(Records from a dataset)
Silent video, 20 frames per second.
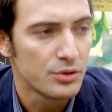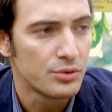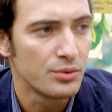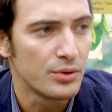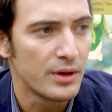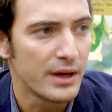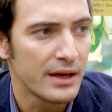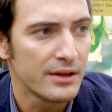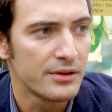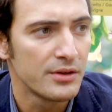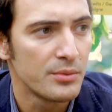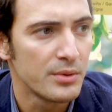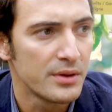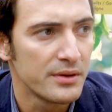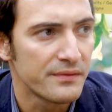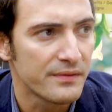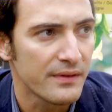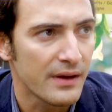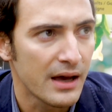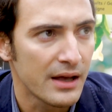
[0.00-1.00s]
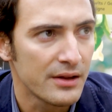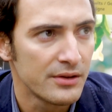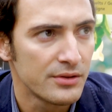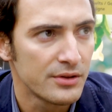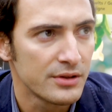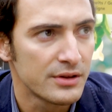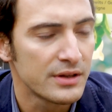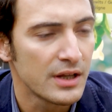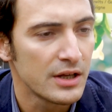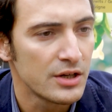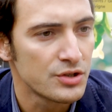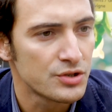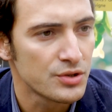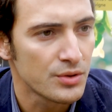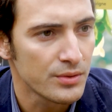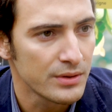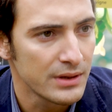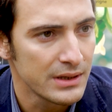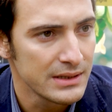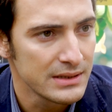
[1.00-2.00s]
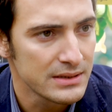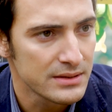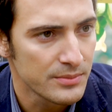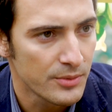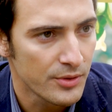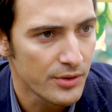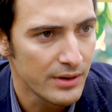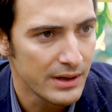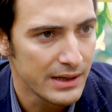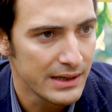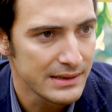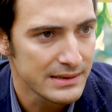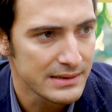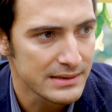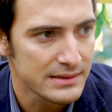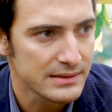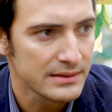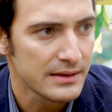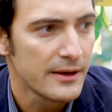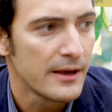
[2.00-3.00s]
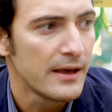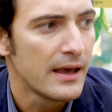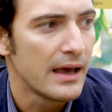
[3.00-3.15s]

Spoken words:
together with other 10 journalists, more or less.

* _Exercise instructions_:
If an entry contains an image, print the rest of that entry exactly and leave the image out.

* _Answer_:
Silent video, 20 frames per second.
[0.00-1.00s]
[1.00-2.00s]
[2.00-3.00s]
[3.00-3.15s]

Spoken words:
together with other 10 journalists, more or less.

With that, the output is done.